*WHAT YOU SHOULD DO:* Print every entry again exactly, with no pictures.

Segment Start: GIVEN RECORDS

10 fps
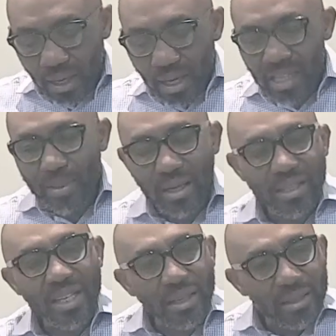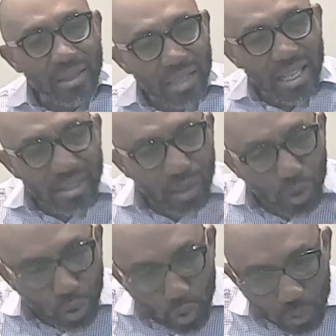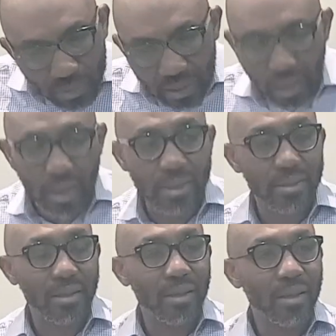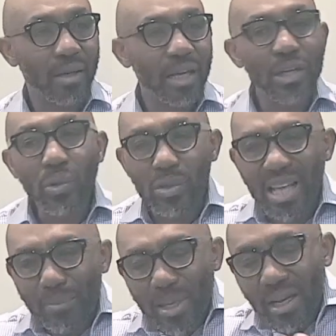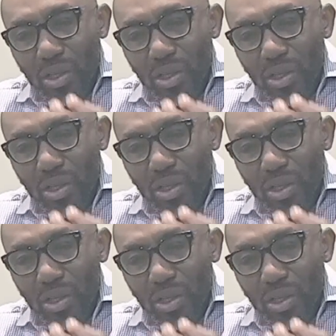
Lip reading: is because he understands the human heart. He knows that because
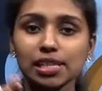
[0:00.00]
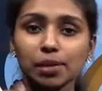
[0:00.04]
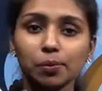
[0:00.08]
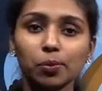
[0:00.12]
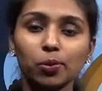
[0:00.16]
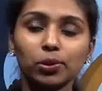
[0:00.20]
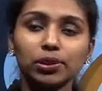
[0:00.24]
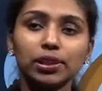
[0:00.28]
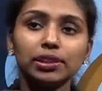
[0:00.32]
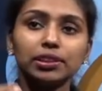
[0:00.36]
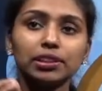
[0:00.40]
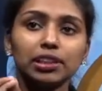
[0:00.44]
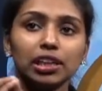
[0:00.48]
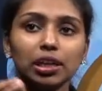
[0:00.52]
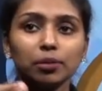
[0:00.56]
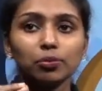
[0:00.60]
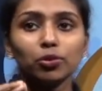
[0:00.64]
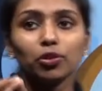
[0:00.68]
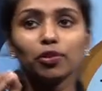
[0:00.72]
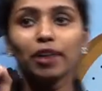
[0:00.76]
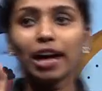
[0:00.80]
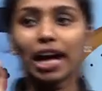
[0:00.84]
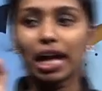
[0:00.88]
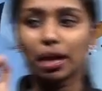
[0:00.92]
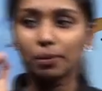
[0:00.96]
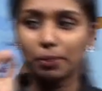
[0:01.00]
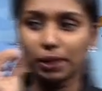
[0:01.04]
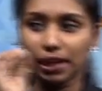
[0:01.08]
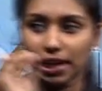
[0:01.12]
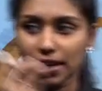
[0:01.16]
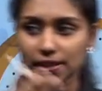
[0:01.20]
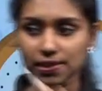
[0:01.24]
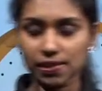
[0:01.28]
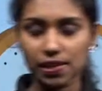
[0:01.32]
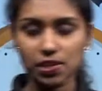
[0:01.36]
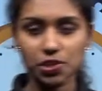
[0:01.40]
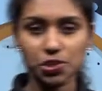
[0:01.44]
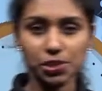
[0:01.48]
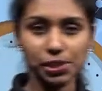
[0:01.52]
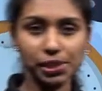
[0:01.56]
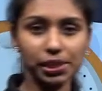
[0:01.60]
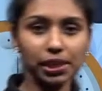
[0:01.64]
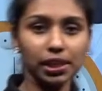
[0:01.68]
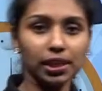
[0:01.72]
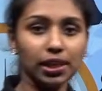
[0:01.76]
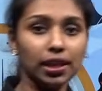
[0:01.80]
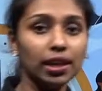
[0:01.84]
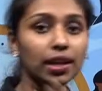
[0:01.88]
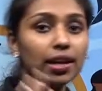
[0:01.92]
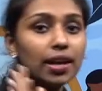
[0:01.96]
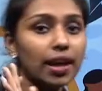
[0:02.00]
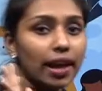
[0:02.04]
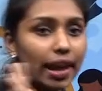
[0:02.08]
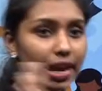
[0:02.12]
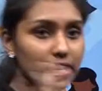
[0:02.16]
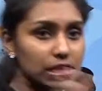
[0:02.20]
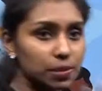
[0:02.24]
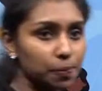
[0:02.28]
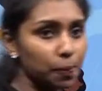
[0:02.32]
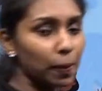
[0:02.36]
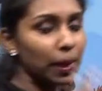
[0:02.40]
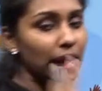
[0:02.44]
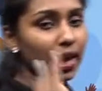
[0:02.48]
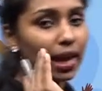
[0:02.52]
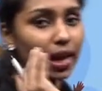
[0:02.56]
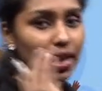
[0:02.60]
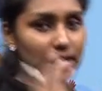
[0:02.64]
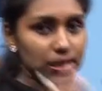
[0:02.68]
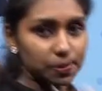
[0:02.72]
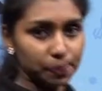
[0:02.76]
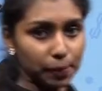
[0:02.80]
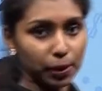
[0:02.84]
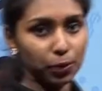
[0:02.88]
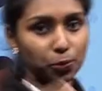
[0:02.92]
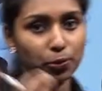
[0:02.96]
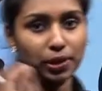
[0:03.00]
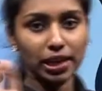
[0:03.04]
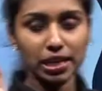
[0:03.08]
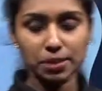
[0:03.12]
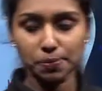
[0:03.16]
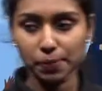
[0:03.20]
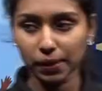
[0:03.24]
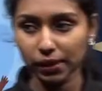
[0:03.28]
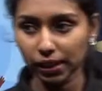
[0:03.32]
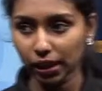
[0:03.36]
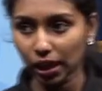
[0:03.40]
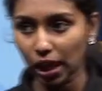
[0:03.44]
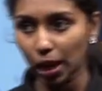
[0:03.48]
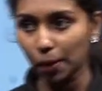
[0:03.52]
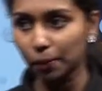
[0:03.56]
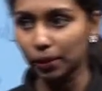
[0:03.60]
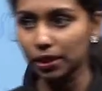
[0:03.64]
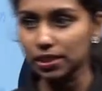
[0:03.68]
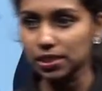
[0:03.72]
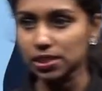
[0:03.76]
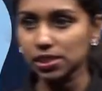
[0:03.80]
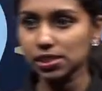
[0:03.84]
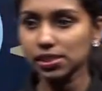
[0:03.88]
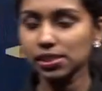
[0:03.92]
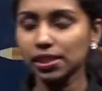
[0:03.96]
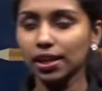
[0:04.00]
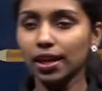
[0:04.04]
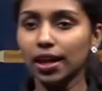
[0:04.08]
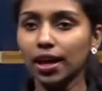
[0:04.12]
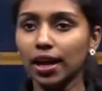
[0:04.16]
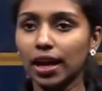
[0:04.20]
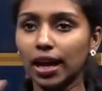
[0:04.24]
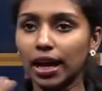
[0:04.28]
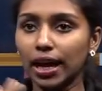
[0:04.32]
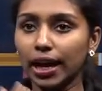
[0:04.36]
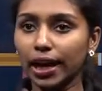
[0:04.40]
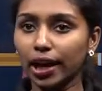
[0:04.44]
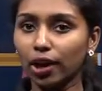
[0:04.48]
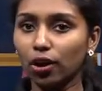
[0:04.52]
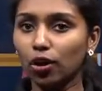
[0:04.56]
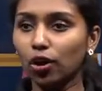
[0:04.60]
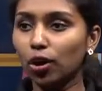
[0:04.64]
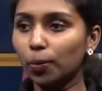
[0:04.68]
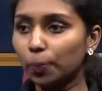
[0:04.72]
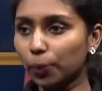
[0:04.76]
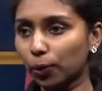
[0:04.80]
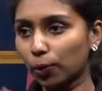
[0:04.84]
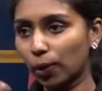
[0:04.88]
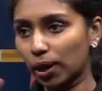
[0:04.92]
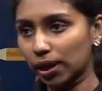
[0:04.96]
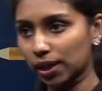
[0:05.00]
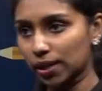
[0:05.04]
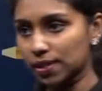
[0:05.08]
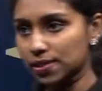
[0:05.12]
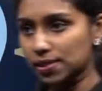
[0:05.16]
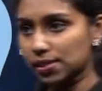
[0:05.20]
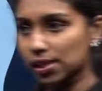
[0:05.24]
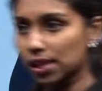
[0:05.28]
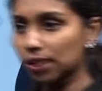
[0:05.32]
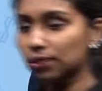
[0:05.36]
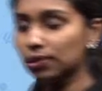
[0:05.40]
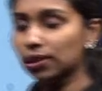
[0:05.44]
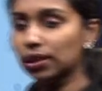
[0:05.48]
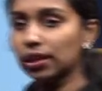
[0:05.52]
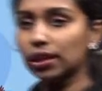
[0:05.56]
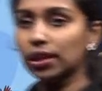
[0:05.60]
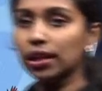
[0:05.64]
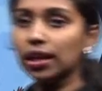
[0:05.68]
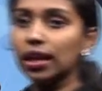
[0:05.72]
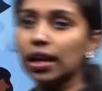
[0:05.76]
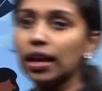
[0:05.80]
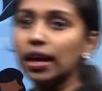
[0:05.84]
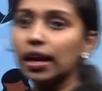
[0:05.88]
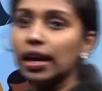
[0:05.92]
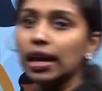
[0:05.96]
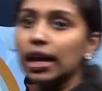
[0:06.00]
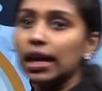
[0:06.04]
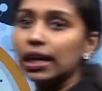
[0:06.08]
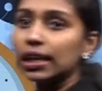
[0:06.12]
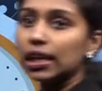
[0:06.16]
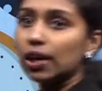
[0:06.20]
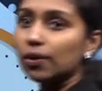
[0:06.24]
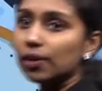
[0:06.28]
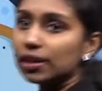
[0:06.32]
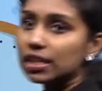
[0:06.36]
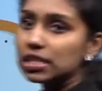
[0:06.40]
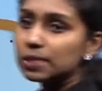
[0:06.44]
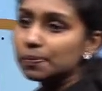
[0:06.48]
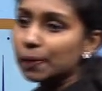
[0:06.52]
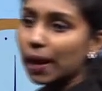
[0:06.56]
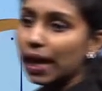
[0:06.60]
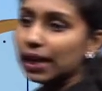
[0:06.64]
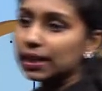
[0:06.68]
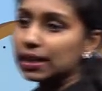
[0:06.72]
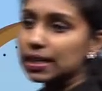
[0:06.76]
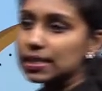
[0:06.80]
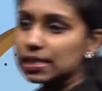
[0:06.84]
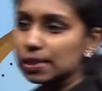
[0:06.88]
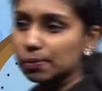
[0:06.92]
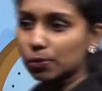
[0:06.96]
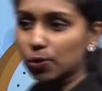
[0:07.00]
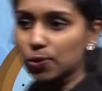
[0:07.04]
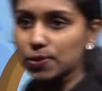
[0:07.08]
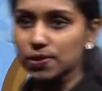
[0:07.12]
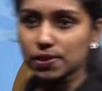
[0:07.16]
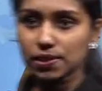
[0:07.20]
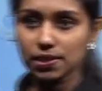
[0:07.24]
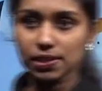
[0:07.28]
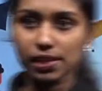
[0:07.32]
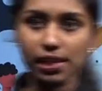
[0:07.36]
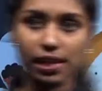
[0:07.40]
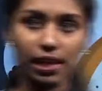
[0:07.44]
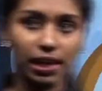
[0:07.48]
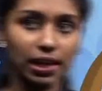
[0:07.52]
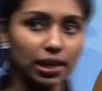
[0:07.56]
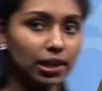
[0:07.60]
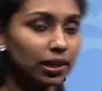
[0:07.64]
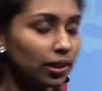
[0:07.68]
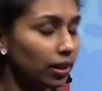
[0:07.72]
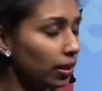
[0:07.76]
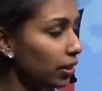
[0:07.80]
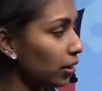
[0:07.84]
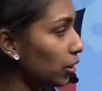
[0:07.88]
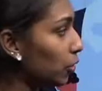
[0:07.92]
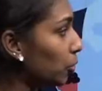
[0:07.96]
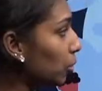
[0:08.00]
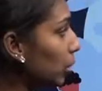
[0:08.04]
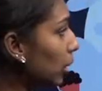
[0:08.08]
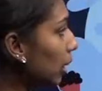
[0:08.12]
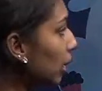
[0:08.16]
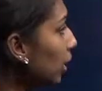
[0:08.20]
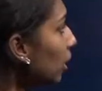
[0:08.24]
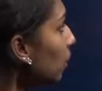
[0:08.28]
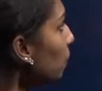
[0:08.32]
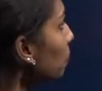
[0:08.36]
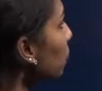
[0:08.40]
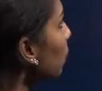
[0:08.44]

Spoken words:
about the thermo hybridization, sp, sp2 and sp3 hybridization. I hope you understand. Now let us practice some questions here quickly.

Segment End: GIVEN RECORDS

*WRITTEN ANSWER:*
10 fps
Lip reading: is because he understands the human heart. He knows that because
[0:00.00]
[0:00.04]
[0:00.08]
[0:00.12]
[0:00.16]
[0:00.20]
[0:00.24]
[0:00.28]
[0:00.32]
[0:00.36]
[0:00.40]
[0:00.44]
[0:00.48]
[0:00.52]
[0:00.56]
[0:00.60]
[0:00.64]
[0:00.68]
[0:00.72]
[0:00.76]
[0:00.80]
[0:00.84]
[0:00.88]
[0:00.92]
[0:00.96]
[0:01.00]
[0:01.04]
[0:01.08]
[0:01.12]
[0:01.16]
[0:01.20]
[0:01.24]
[0:01.28]
[0:01.32]
[0:01.36]
[0:01.40]
[0:01.44]
[0:01.48]
[0:01.52]
[0:01.56]
[0:01.60]
[0:01.64]
[0:01.68]
[0:01.72]
[0:01.76]
[0:01.80]
[0:01.84]
[0:01.88]
[0:01.92]
[0:01.96]
[0:02.00]
[0:02.04]
[0:02.08]
[0:02.12]
[0:02.16]
[0:02.20]
[0:02.24]
[0:02.28]
[0:02.32]
[0:02.36]
[0:02.40]
[0:02.44]
[0:02.48]
[0:02.52]
[0:02.56]
[0:02.60]
[0:02.64]
[0:02.68]
[0:02.72]
[0:02.76]
[0:02.80]
[0:02.84]
[0:02.88]
[0:02.92]
[0:02.96]
[0:03.00]
[0:03.04]
[0:03.08]
[0:03.12]
[0:03.16]
[0:03.20]
[0:03.24]
[0:03.28]
[0:03.32]
[0:03.36]
[0:03.40]
[0:03.44]
[0:03.48]
[0:03.52]
[0:03.56]
[0:03.60]
[0:03.64]
[0:03.68]
[0:03.72]
[0:03.76]
[0:03.80]
[0:03.84]
[0:03.88]
[0:03.92]
[0:03.96]
[0:04.00]
[0:04.04]
[0:04.08]
[0:04.12]
[0:04.16]
[0:04.20]
[0:04.24]
[0:04.28]
[0:04.32]
[0:04.36]
[0:04.40]
[0:04.44]
[0:04.48]
[0:04.52]
[0:04.56]
[0:04.60]
[0:04.64]
[0:04.68]
[0:04.72]
[0:04.76]
[0:04.80]
[0:04.84]
[0:04.88]
[0:04.92]
[0:04.96]
[0:05.00]
[0:05.04]
[0:05.08]
[0:05.12]
[0:05.16]
[0:05.20]
[0:05.24]
[0:05.28]
[0:05.32]
[0:05.36]
[0:05.40]
[0:05.44]
[0:05.48]
[0:05.52]
[0:05.56]
[0:05.60]
[0:05.64]
[0:05.68]
[0:05.72]
[0:05.76]
[0:05.80]
[0:05.84]
[0:05.88]
[0:05.92]
[0:05.96]
[0:06.00]
[0:06.04]
[0:06.08]
[0:06.12]
[0:06.16]
[0:06.20]
[0:06.24]
[0:06.28]
[0:06.32]
[0:06.36]
[0:06.40]
[0:06.44]
[0:06.48]
[0:06.52]
[0:06.56]
[0:06.60]
[0:06.64]
[0:06.68]
[0:06.72]
[0:06.76]
[0:06.80]
[0:06.84]
[0:06.88]
[0:06.92]
[0:06.96]
[0:07.00]
[0:07.04]
[0:07.08]
[0:07.12]
[0:07.16]
[0:07.20]
[0:07.24]
[0:07.28]
[0:07.32]
[0:07.36]
[0:07.40]
[0:07.44]
[0:07.48]
[0:07.52]
[0:07.56]
[0:07.60]
[0:07.64]
[0:07.68]
[0:07.72]
[0:07.76]
[0:07.80]
[0:07.84]
[0:07.88]
[0:07.92]
[0:07.96]
[0:08.00]
[0:08.04]
[0:08.08]
[0:08.12]
[0:08.16]
[0:08.20]
[0:08.24]
[0:08.28]
[0:08.32]
[0:08.36]
[0:08.40]
[0:08.44]

Spoken words:
about the thermo hybridization, sp, sp2 and sp3 hybridization. I hope you understand. Now let us practice some questions here quickly.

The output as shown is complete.